Now, we don't know yet what kind of tax increases the federal government will impose. I expect higher income taxes, perhaps with lower bands. I expect higher unemployment taxes on businesses. In fact, some state governors want to refuse some stimulus money because their unemployment taxes will go up. We may see a rise in our social security taxes, maybe coupled with a reduction in benefits, or an extension of the age at which people become eligible for benefits. There some talk of re-instituting the "death tax." This means lowering the threshold of the value a person's estate so more estates can be taxed, perhaps coupled with higher estate tax rates. I've also heard that the capital gains tax might be increased.

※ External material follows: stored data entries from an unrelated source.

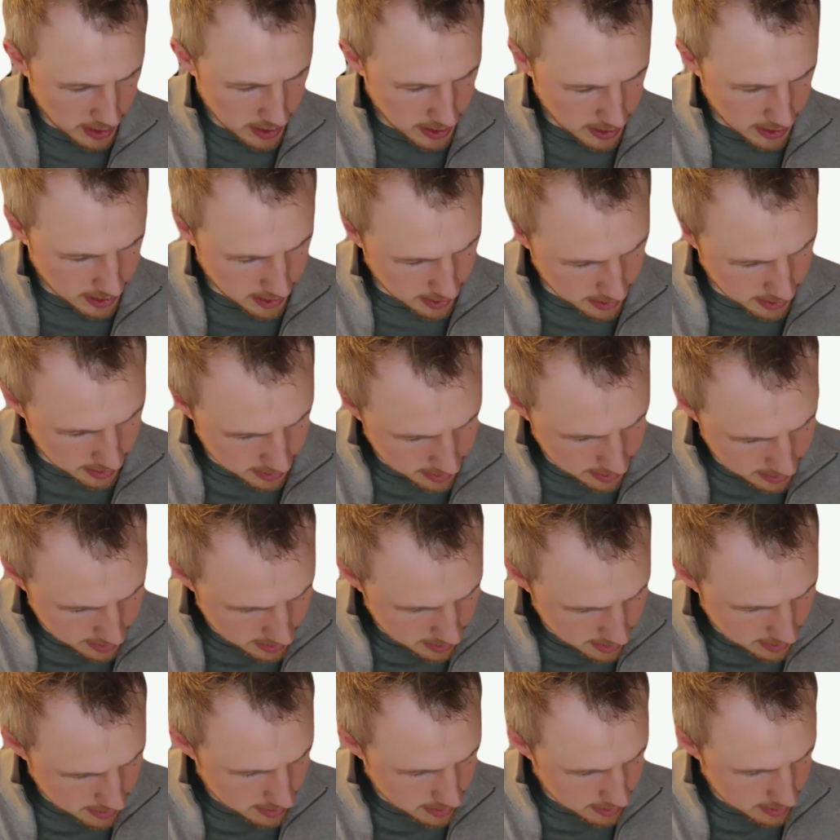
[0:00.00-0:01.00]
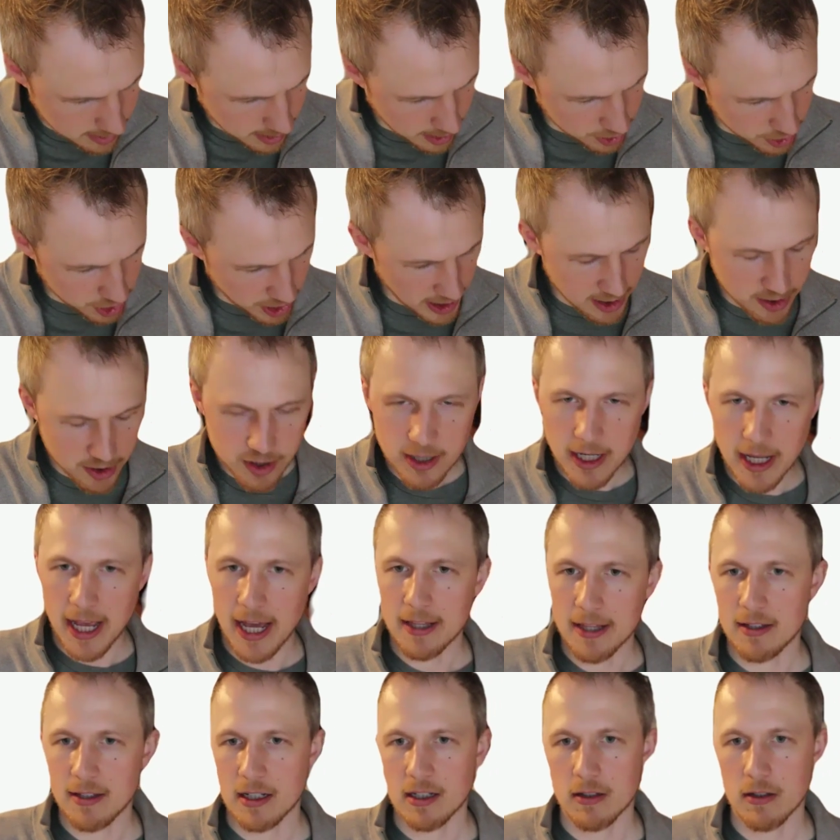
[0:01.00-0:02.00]
is a change to
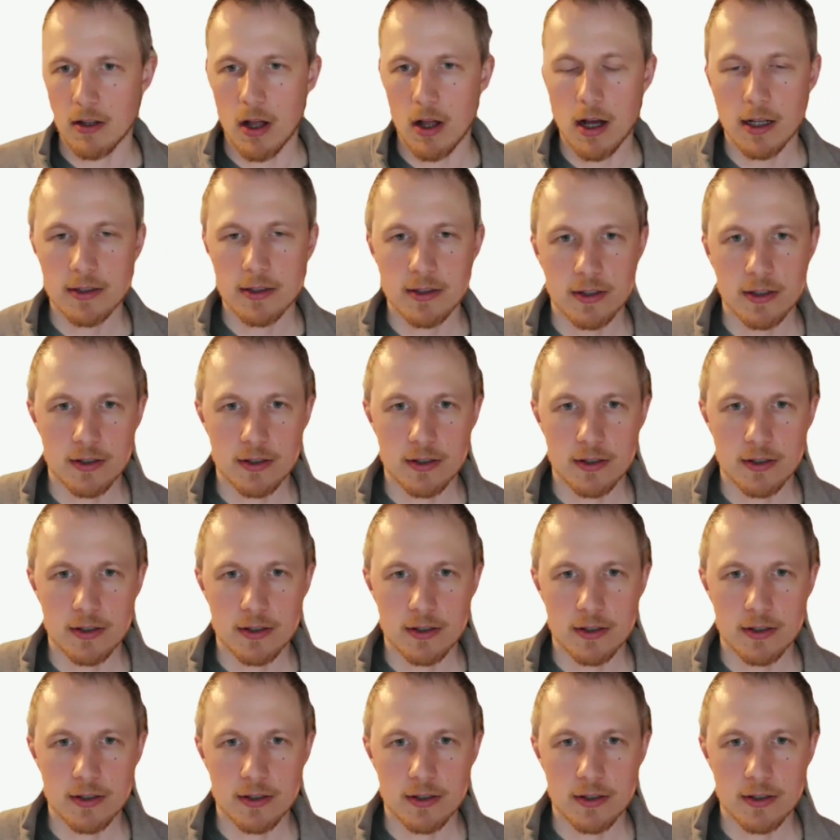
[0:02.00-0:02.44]
ethic laws.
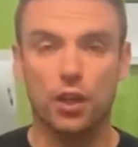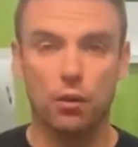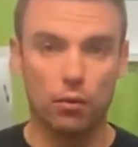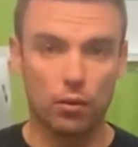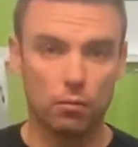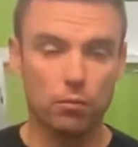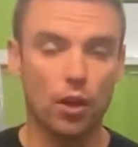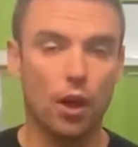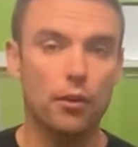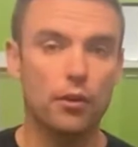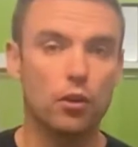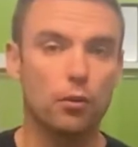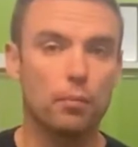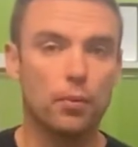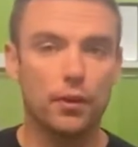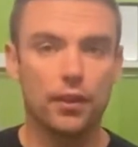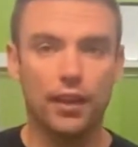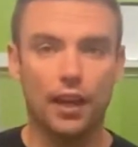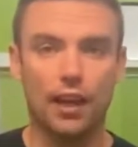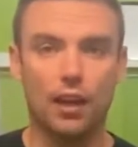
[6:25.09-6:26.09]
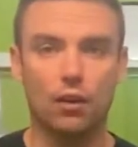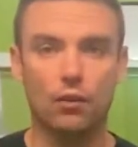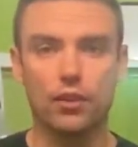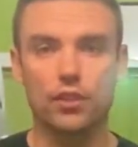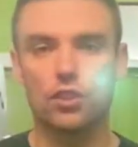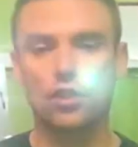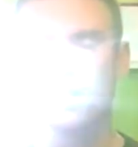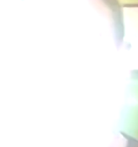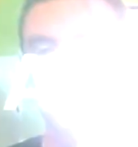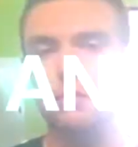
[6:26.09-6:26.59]
with them going up and down,
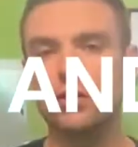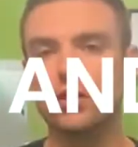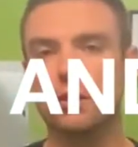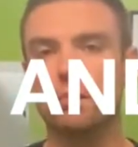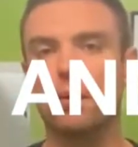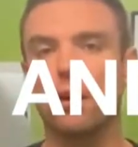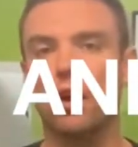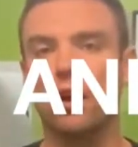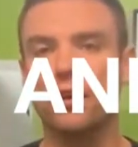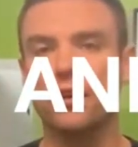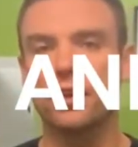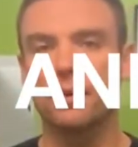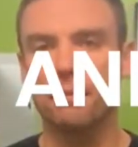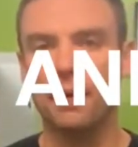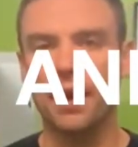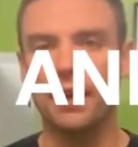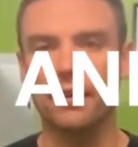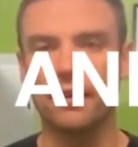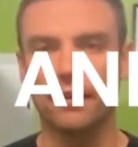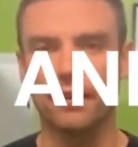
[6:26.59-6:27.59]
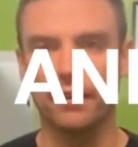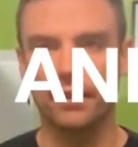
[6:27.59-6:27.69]
it's to do with supply and demand.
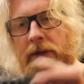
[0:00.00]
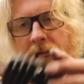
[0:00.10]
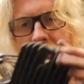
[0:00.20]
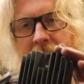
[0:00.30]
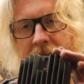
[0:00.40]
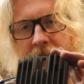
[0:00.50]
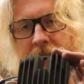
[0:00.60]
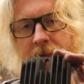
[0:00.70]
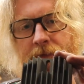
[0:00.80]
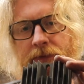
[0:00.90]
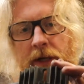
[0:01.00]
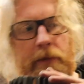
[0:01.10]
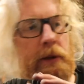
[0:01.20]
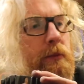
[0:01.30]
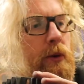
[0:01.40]
to get a nice
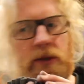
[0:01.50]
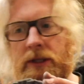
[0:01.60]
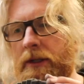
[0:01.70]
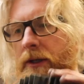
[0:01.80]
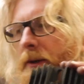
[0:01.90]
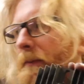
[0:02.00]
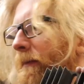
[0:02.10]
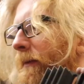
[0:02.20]
couple of bolts in here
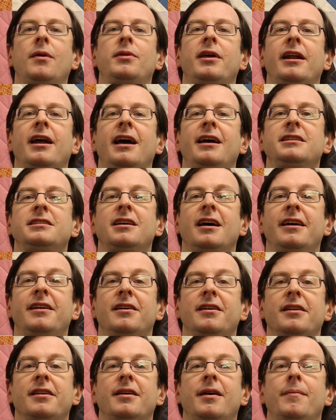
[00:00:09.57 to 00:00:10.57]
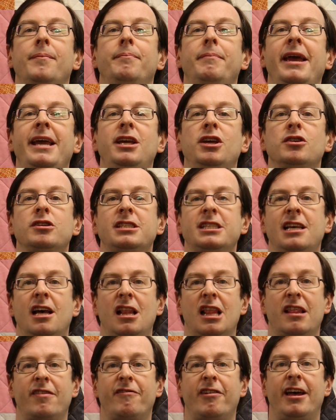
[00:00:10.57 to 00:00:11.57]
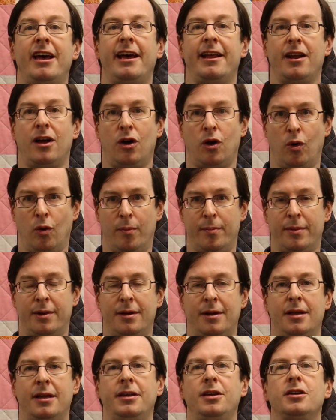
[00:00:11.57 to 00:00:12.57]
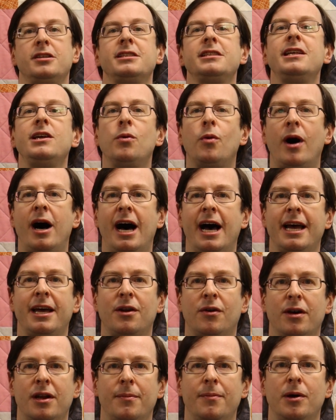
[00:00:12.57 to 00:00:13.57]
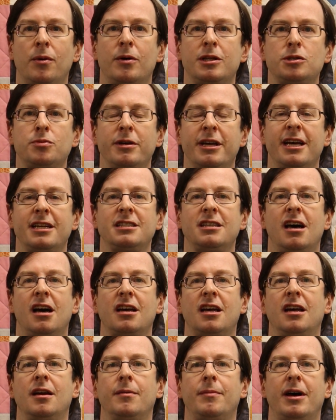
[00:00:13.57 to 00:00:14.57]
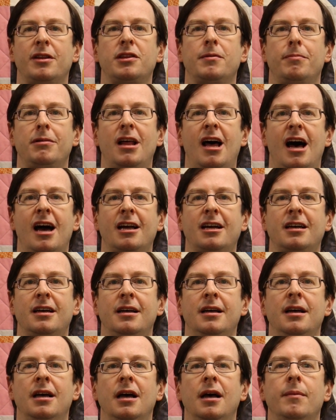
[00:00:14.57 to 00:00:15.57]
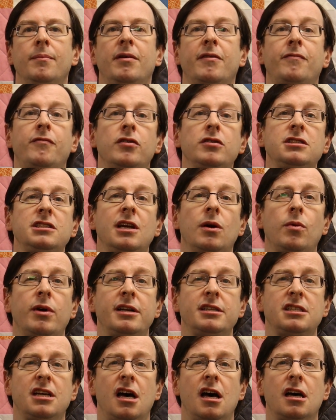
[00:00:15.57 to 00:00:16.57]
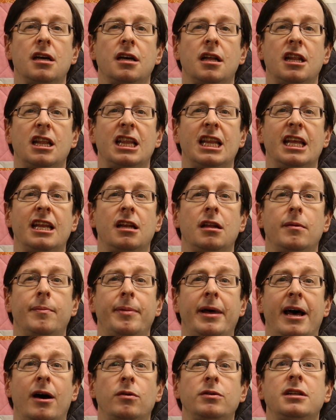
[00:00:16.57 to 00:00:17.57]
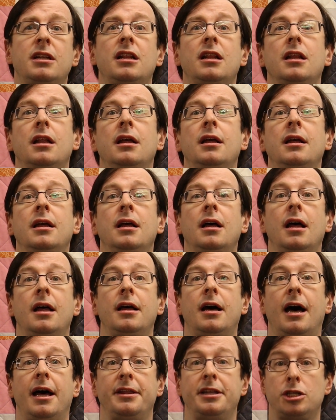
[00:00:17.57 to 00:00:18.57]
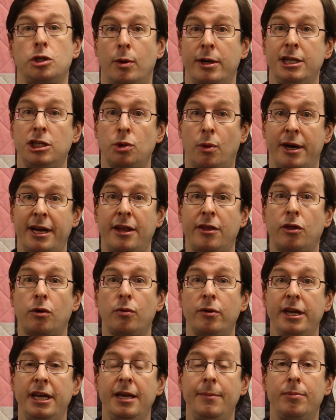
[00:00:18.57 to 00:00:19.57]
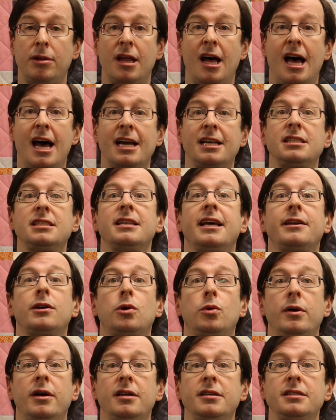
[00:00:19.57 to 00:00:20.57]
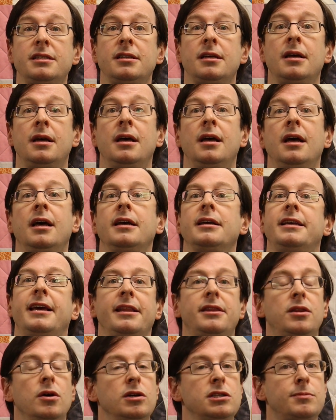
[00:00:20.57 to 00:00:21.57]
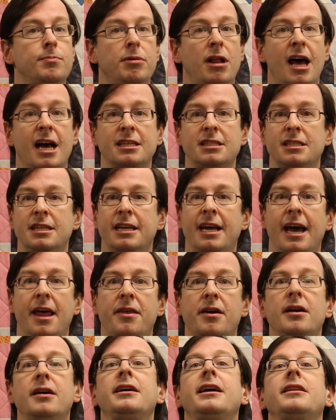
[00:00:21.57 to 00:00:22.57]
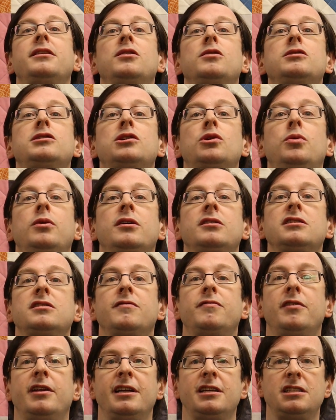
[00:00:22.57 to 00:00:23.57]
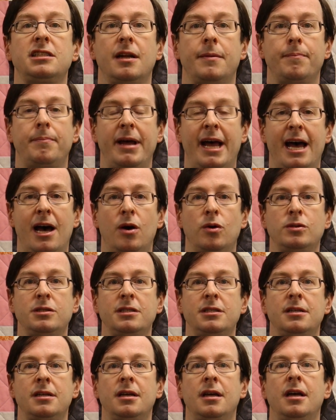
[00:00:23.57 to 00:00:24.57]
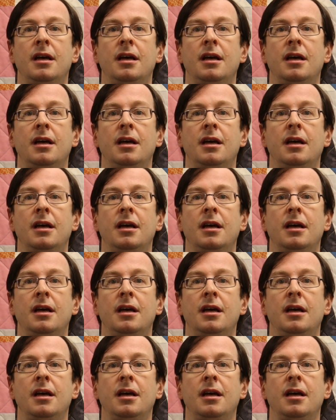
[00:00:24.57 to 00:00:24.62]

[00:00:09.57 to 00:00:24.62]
that I entitled Make Yourself at Home. You'll see why in a little bit once we get talking about the block, but first I want to talk a little about the 2023 blocks and quilt. Get those blocks together, get those quilts finished and bound.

Just be sure that the federal government will impose higher taxes. There is no free lunch. There is no free stimulus. The bottom line is that we know that money being spent today has to be paid back. And if the Federal government is spending 47% of GDP, then that would be a good approximation of how much of our own gross domestic production will be tapped for federal taxes. The economically responsible thing to do in my opinion is to anticipate the increase in taxes, and plan accordingly.
What are our options?
First, make sure you are enrolled in your employer's 401K if there is one. This is funded with pre-tax dollars, so it reduces your taxes today. Many employers also match part of your contributions. Your money grows tax deferred until you withdraw it at retirement.
Second, make sure you maximize your IRA contributions. Again, this reduces your taxes today, and grow tax deferred.
A Roth IRA is a good choice to grow investments tax free, although contributions are made on an after-tax basis.
If you are worried about the volitility in the stock market, an annuity may be a good choice for these investments. Ours guarantees a 3% rate, but currently pays a higher return.
Speaking annuities, non-qualified (meaning the contributions are not tax deductible) annuities still grow tax deferred. They're kind of like a Roth on steriods, in that you don't have a limit on what you can put into an annuity. So, if you are worried about how high taxes might go, you may want to look at an annuity, especially if you have more to invest than is allowed in a Roth. Look at it this way: if the income tax burden averages 47% of your GDP, a 4.6% yeilding annuity (our current rate) is like getting a taxable yeild of 6.72%.
Finally, people who want to avoid crippling taxes may want to consider a cash-value life policy. There are some very good--and legal--strategies so that life policy holders can accumulate and use their cash values in their life policies outside of the tax structure. And that is a good thing, especially if the tax structure gets more burdensome like we expect it will have to to pay off the massive federal deficit.